[[ Exercise materials open ]]

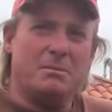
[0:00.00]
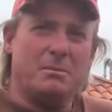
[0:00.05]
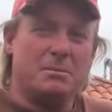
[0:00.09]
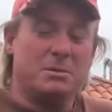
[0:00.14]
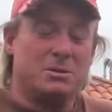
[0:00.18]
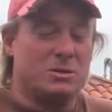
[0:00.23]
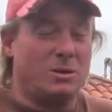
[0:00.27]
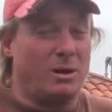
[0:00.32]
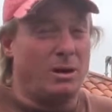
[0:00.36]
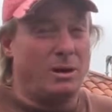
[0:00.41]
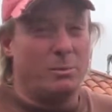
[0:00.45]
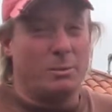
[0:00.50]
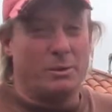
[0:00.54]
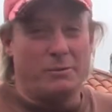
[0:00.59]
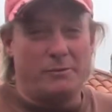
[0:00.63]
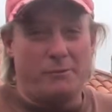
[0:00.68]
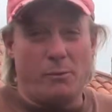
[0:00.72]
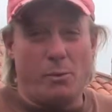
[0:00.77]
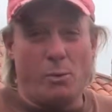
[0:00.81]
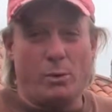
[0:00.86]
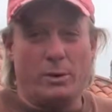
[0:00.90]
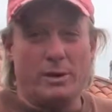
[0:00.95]
started with
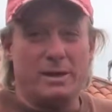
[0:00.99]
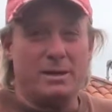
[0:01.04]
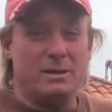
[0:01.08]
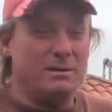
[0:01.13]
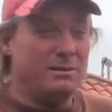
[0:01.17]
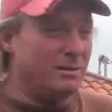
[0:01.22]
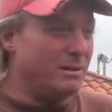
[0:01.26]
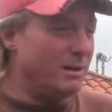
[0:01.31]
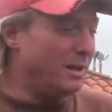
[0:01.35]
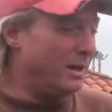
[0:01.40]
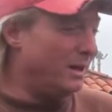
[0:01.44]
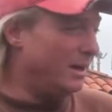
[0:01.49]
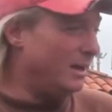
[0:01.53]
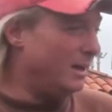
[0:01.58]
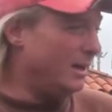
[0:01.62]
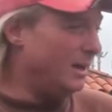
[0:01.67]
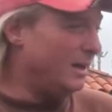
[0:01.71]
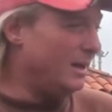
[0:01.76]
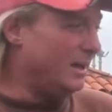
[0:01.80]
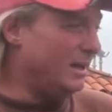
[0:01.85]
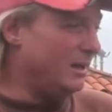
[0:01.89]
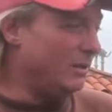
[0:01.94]
40
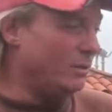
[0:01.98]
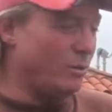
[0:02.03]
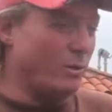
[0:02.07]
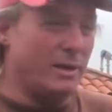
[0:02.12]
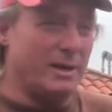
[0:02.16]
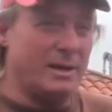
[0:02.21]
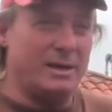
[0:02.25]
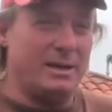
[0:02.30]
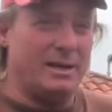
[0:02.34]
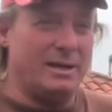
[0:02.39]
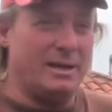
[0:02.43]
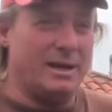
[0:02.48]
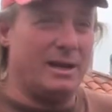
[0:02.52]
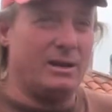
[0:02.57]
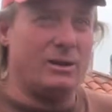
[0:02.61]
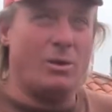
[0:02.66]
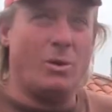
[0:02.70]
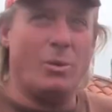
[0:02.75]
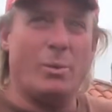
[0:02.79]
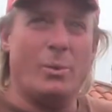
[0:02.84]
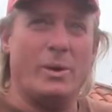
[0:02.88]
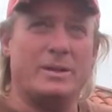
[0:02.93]
grit and
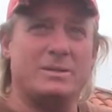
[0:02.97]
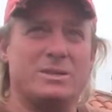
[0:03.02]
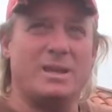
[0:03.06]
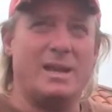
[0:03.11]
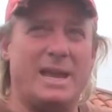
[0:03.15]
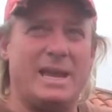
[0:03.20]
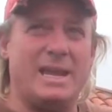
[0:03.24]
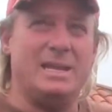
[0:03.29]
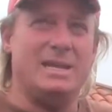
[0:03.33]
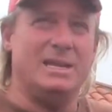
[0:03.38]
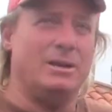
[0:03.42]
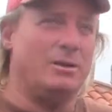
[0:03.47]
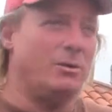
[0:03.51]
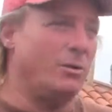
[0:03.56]
then went to 80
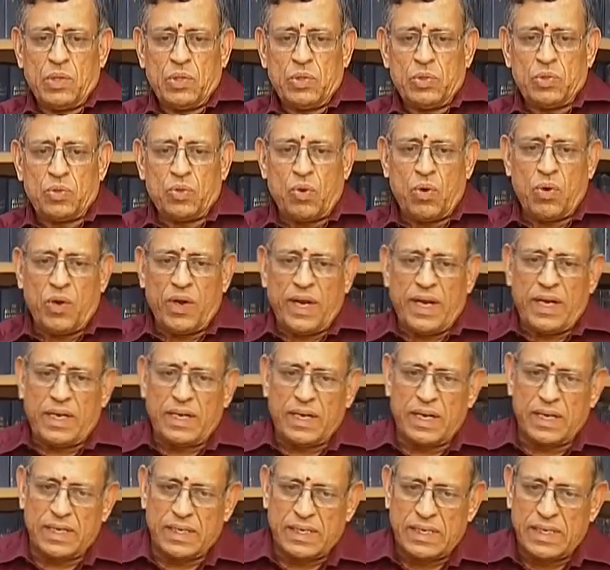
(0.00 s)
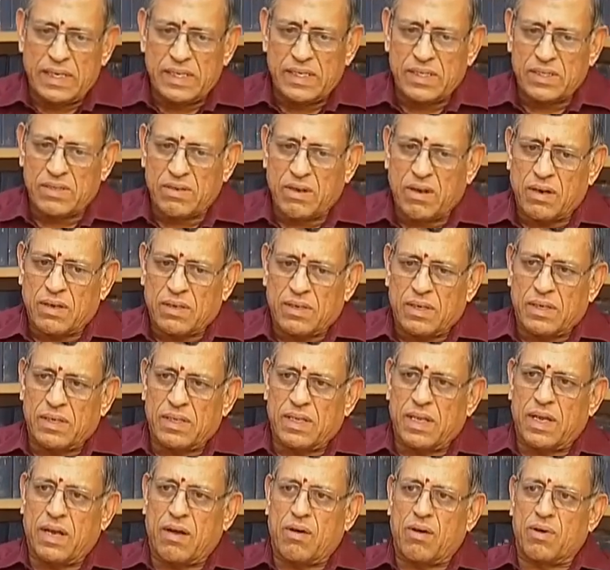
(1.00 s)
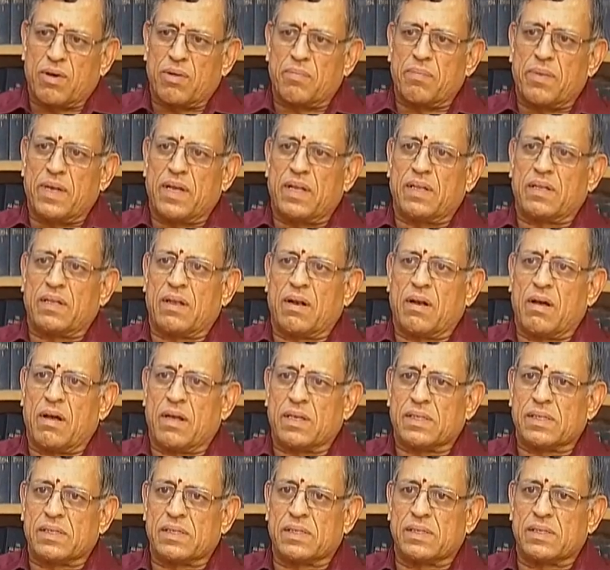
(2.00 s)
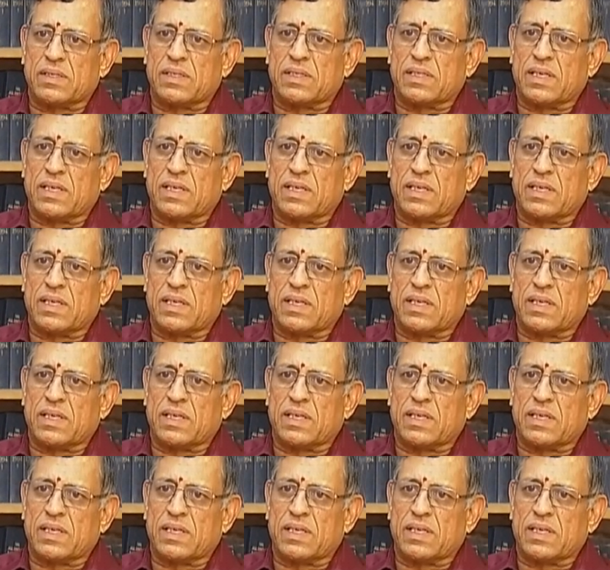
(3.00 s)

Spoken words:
So it had distorted the economy in the last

[[ Exercise materials closed ]]

Set down every record exactly, without the pictures.

[0:00.00]
[0:00.05]
[0:00.09]
[0:00.14]
[0:00.18]
[0:00.23]
[0:00.27]
[0:00.32]
[0:00.36]
[0:00.41]
[0:00.45]
[0:00.50]
[0:00.54]
[0:00.59]
[0:00.63]
[0:00.68]
[0:00.72]
[0:00.77]
[0:00.81]
[0:00.86]
[0:00.90]
[0:00.95]
started with
[0:00.99]
[0:01.04]
[0:01.08]
[0:01.13]
[0:01.17]
[0:01.22]
[0:01.26]
[0:01.31]
[0:01.35]
[0:01.40]
[0:01.44]
[0:01.49]
[0:01.53]
[0:01.58]
[0:01.62]
[0:01.67]
[0:01.71]
[0:01.76]
[0:01.80]
[0:01.85]
[0:01.89]
[0:01.94]
40
[0:01.98]
[0:02.03]
[0:02.07]
[0:02.12]
[0:02.16]
[0:02.21]
[0:02.25]
[0:02.30]
[0:02.34]
[0:02.39]
[0:02.43]
[0:02.48]
[0:02.52]
[0:02.57]
[0:02.61]
[0:02.66]
[0:02.70]
[0:02.75]
[0:02.79]
[0:02.84]
[0:02.88]
[0:02.93]
grit and
[0:02.97]
[0:03.02]
[0:03.06]
[0:03.11]
[0:03.15]
[0:03.20]
[0:03.24]
[0:03.29]
[0:03.33]
[0:03.38]
[0:03.42]
[0:03.47]
[0:03.51]
[0:03.56]
then went to 80
(0.00 s)
(1.00 s)
(2.00 s)
(3.00 s)

Spoken words:
So it had distorted the economy in the last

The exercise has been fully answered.